◆ Problem description ◆
Could you restate word for word the lines running from the one with "[0:07.00-0:08.00]" to the end of the data, both ends included, but without pictures?
——————————
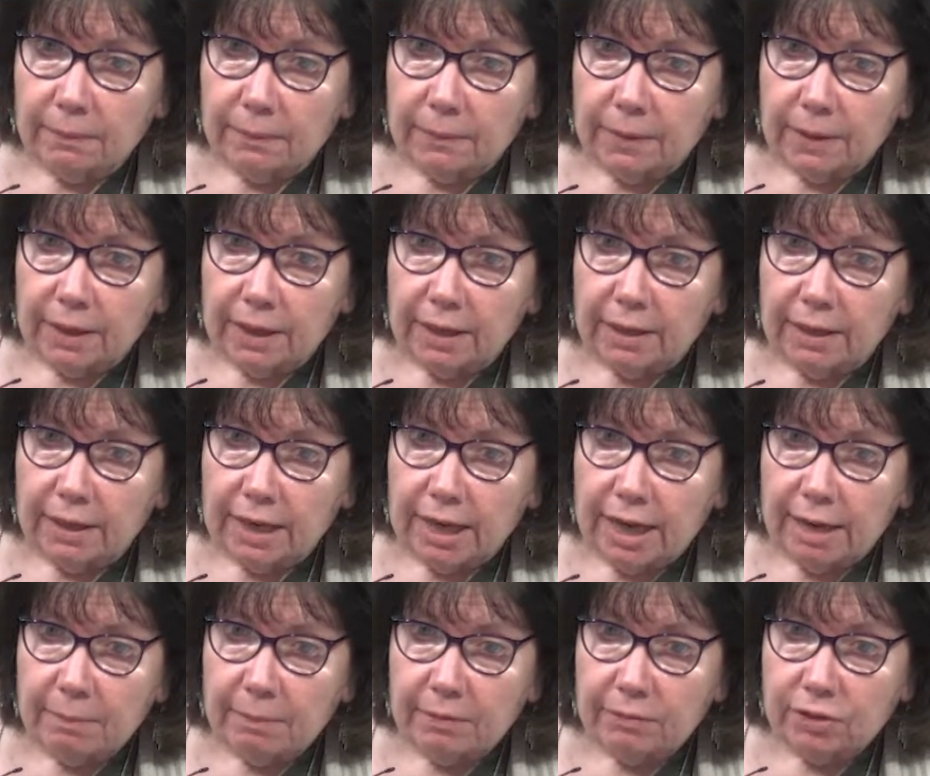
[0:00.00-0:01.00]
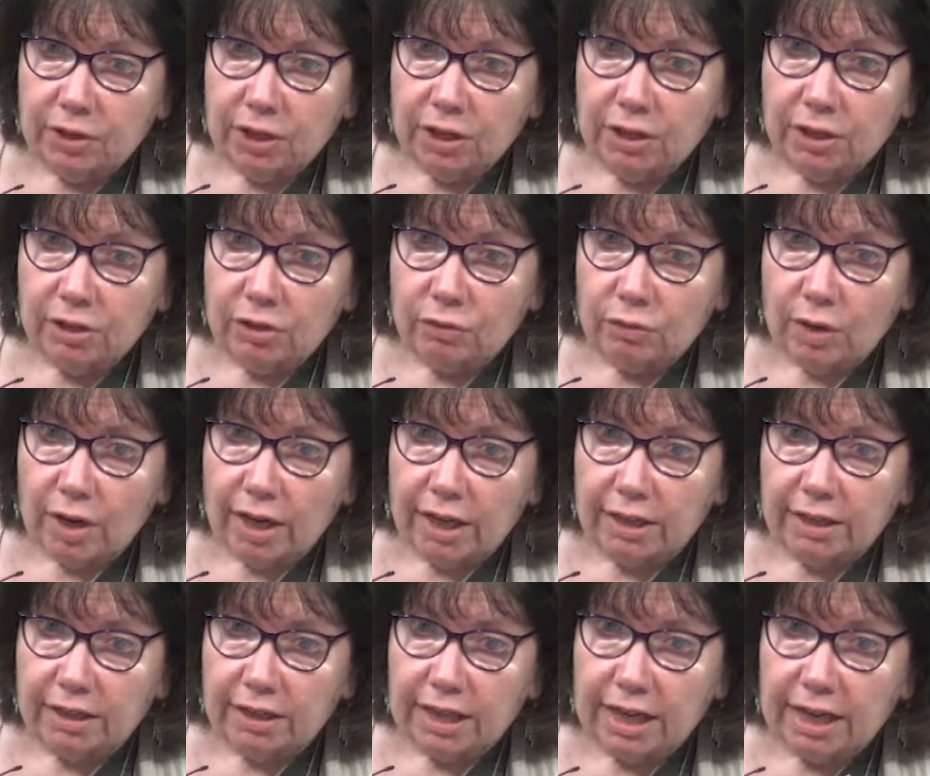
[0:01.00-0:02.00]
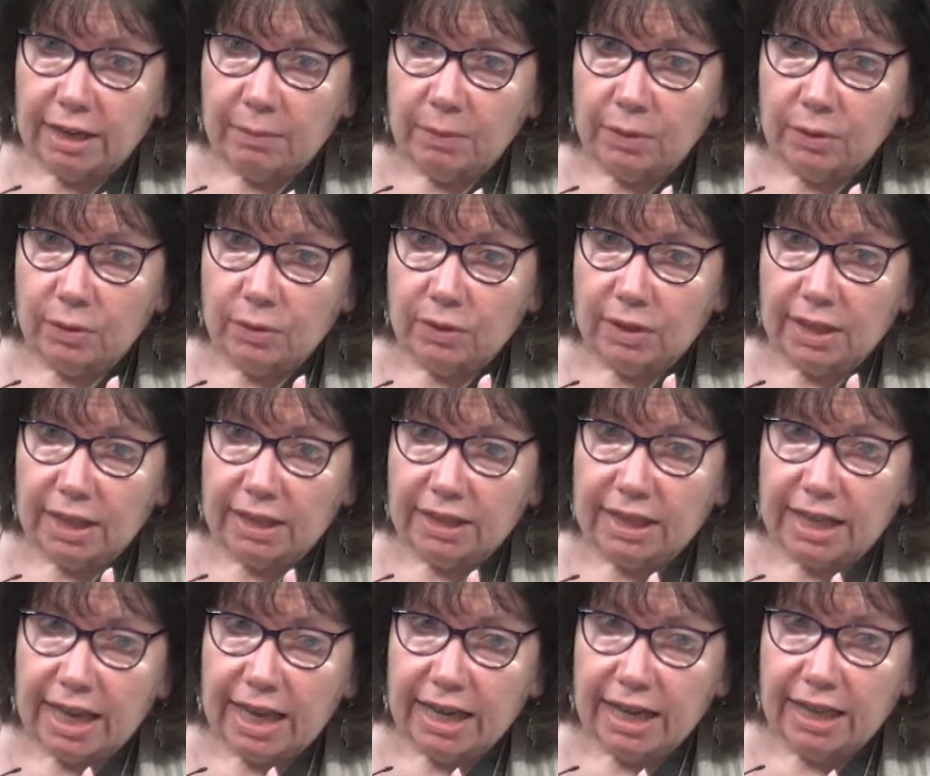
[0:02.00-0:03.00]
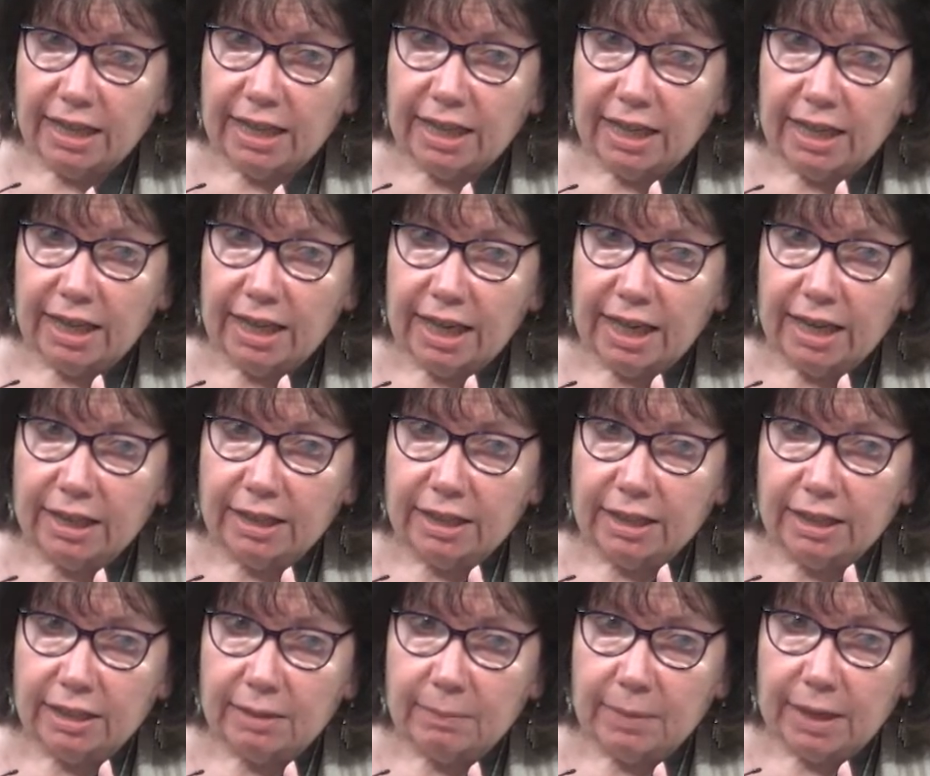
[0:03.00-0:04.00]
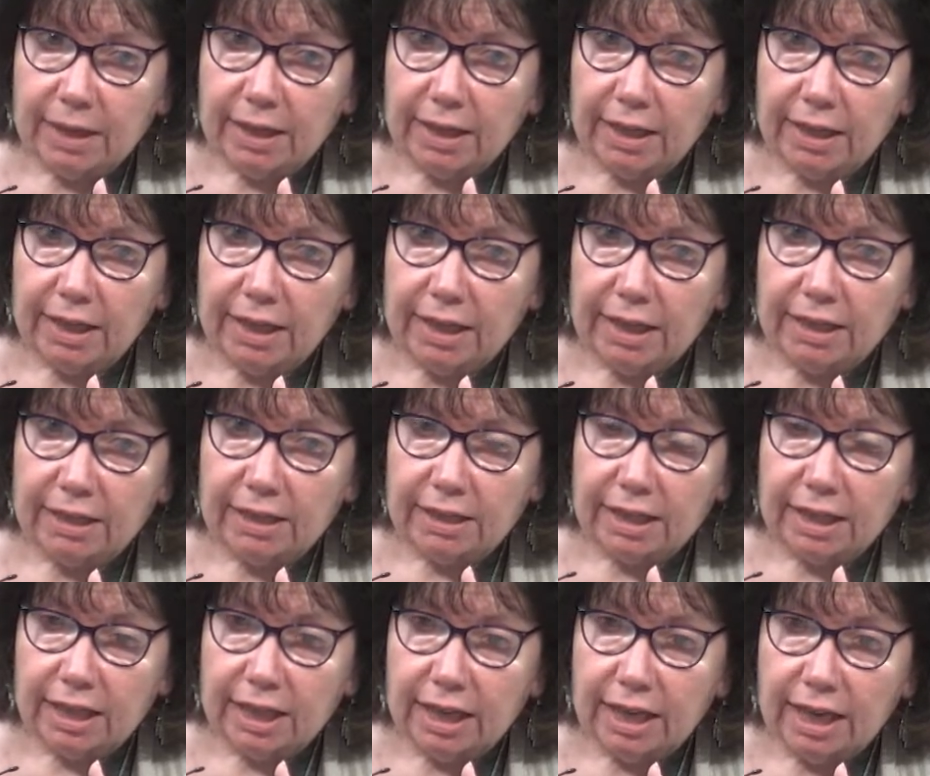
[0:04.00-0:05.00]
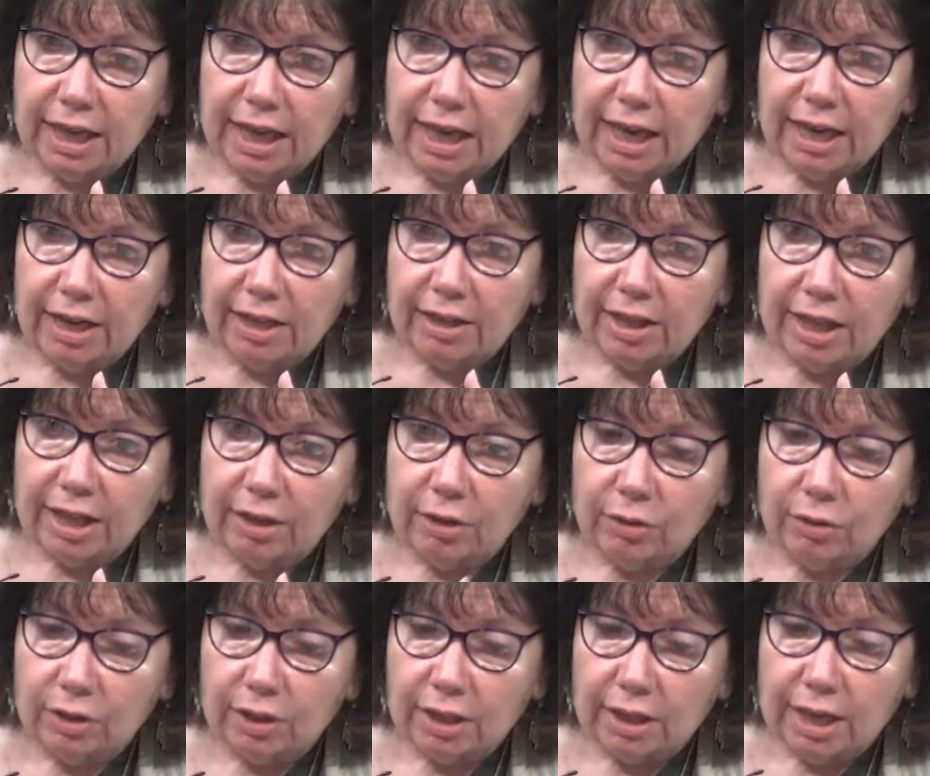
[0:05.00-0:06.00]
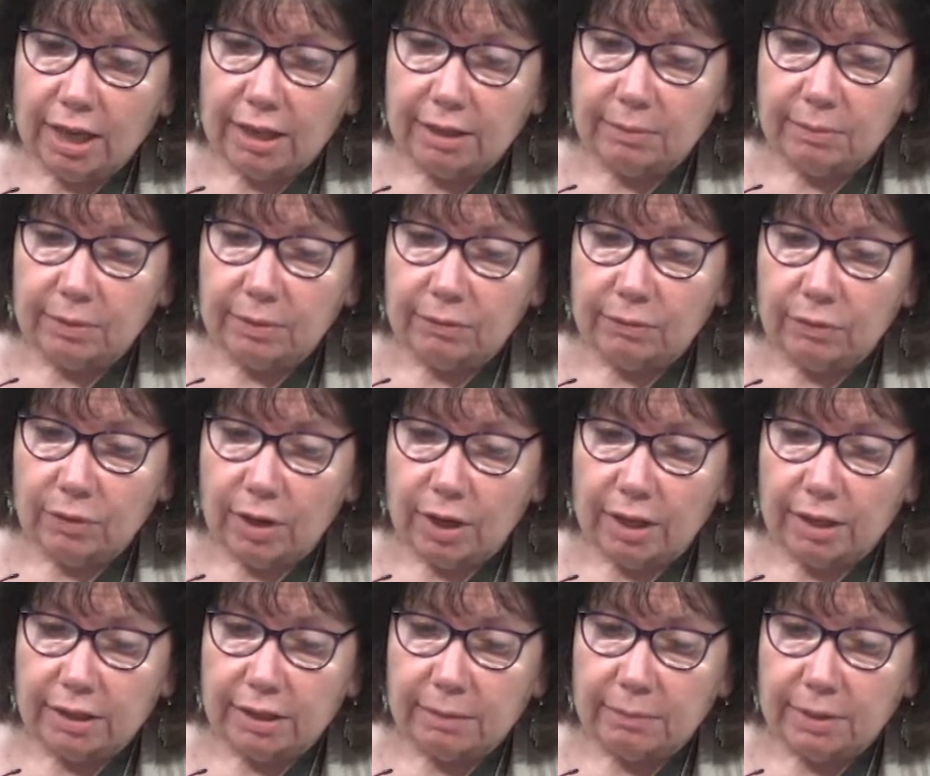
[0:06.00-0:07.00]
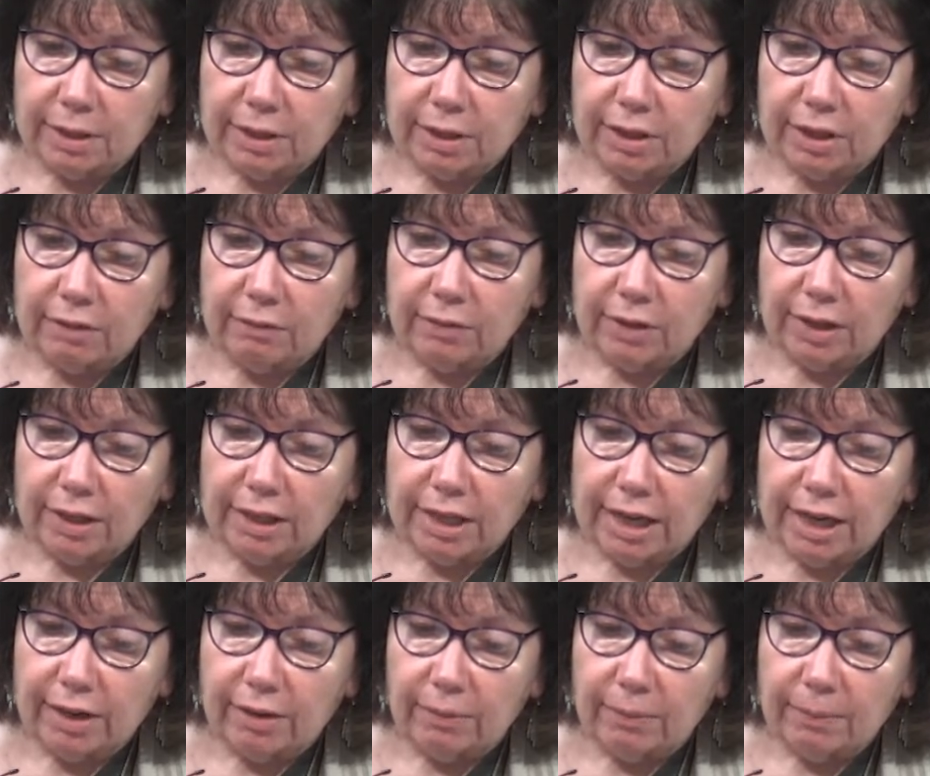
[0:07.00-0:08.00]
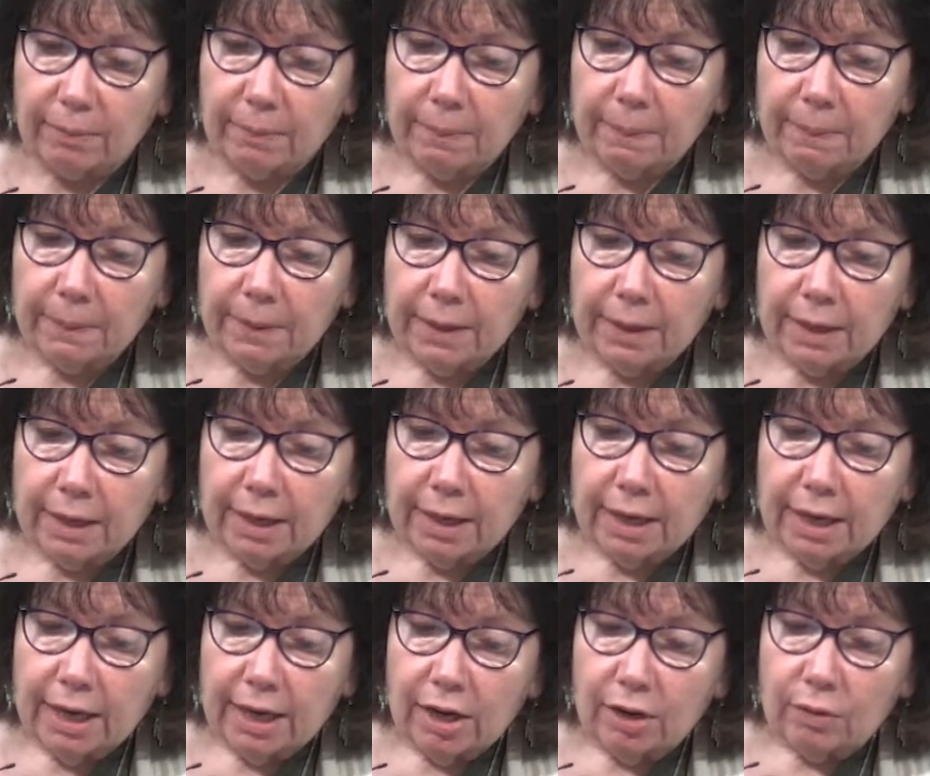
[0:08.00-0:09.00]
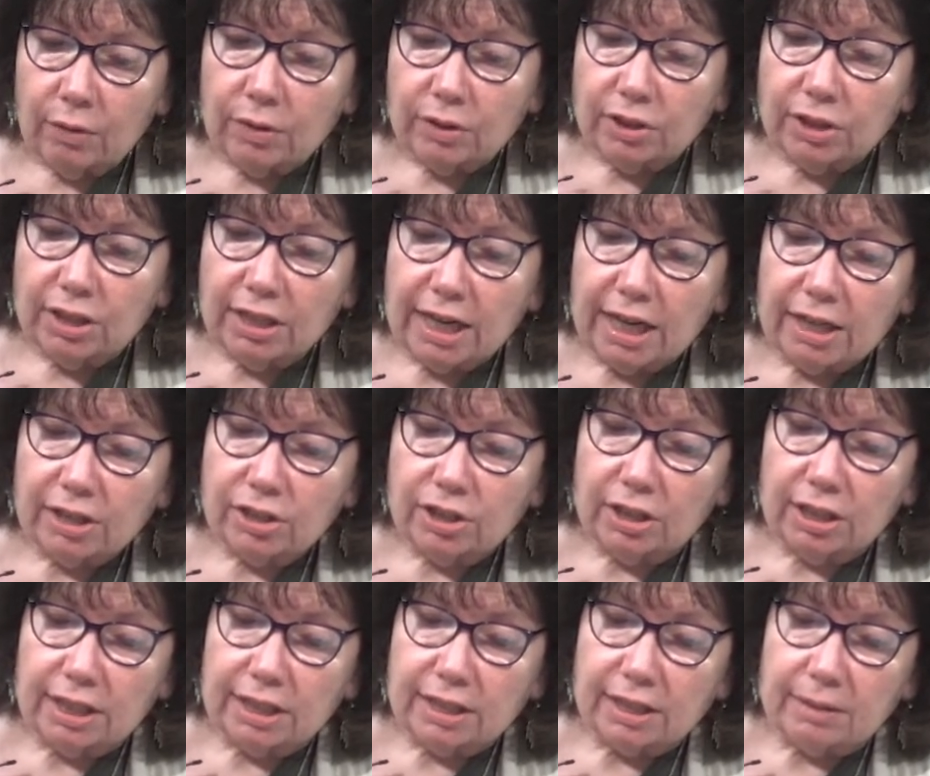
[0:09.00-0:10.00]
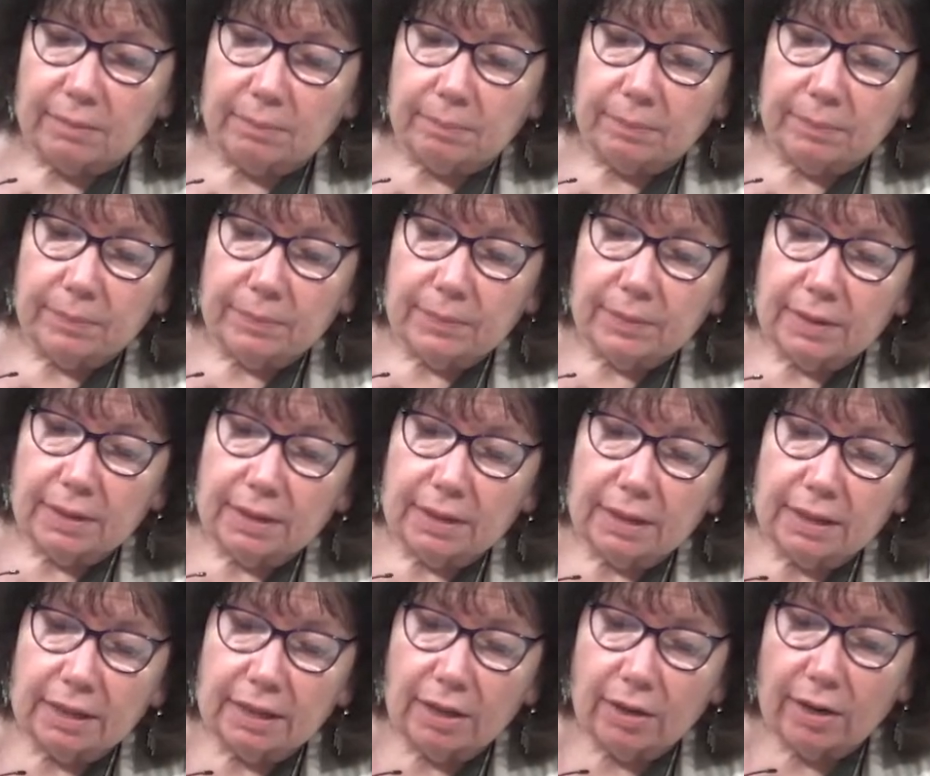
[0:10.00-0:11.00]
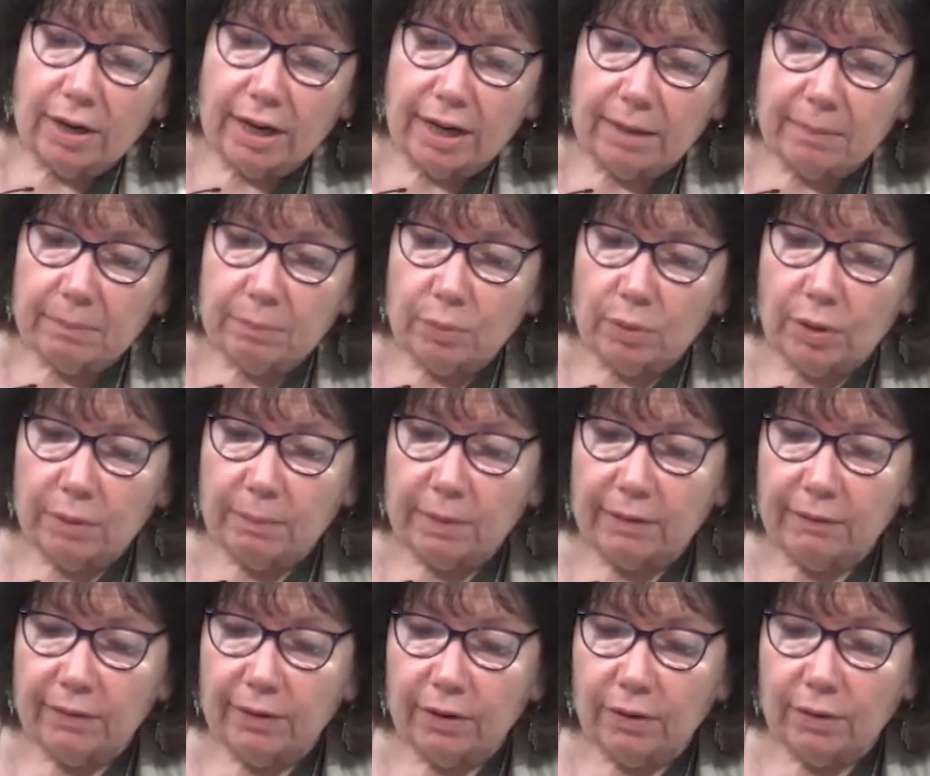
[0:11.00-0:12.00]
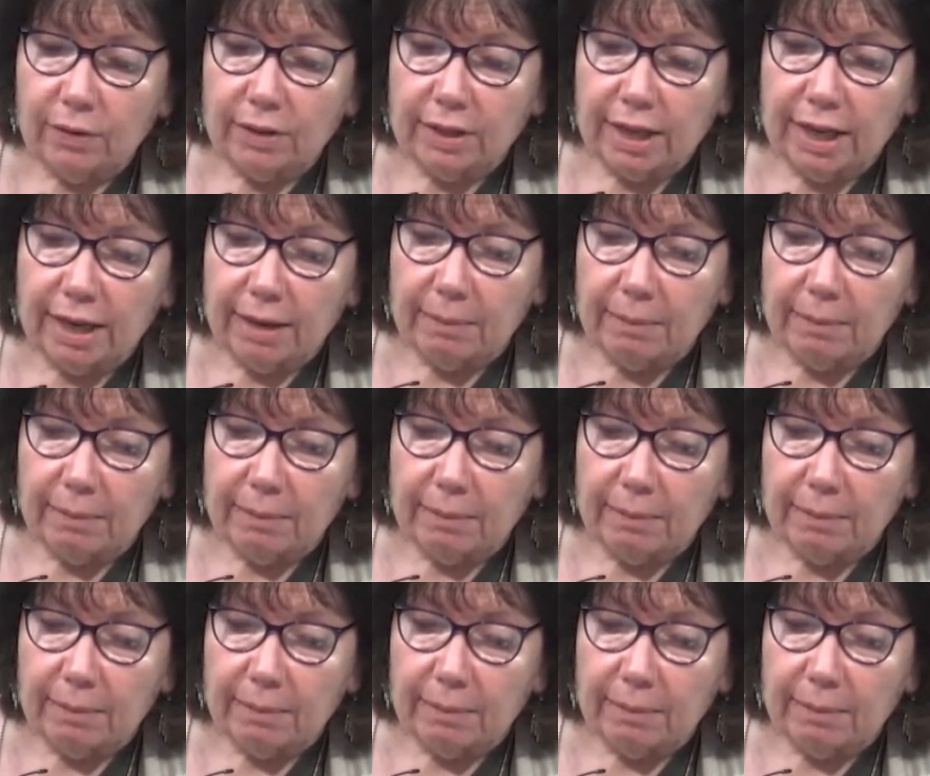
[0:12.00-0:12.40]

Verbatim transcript: In the name of Jesus Christ, anyone who says anything anti Semitic is antithetical to the gospel of Christ. I'm telling you that right now. Christian nationalism. Here I am pointing my finger at them.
——————————
◆ Answer to this task ◆
[0:07.00-0:08.00]
[0:08.00-0:09.00]
[0:09.00-0:10.00]
[0:10.00-0:11.00]
[0:11.00-0:12.00]
[0:12.00-0:12.40]

Verbatim transcript: In the name of Jesus Christ, anyone who says anything anti Semitic is antithetical to the gospel of Christ. I'm telling you that right now. Christian nationalism. Here I am pointing my finger at them.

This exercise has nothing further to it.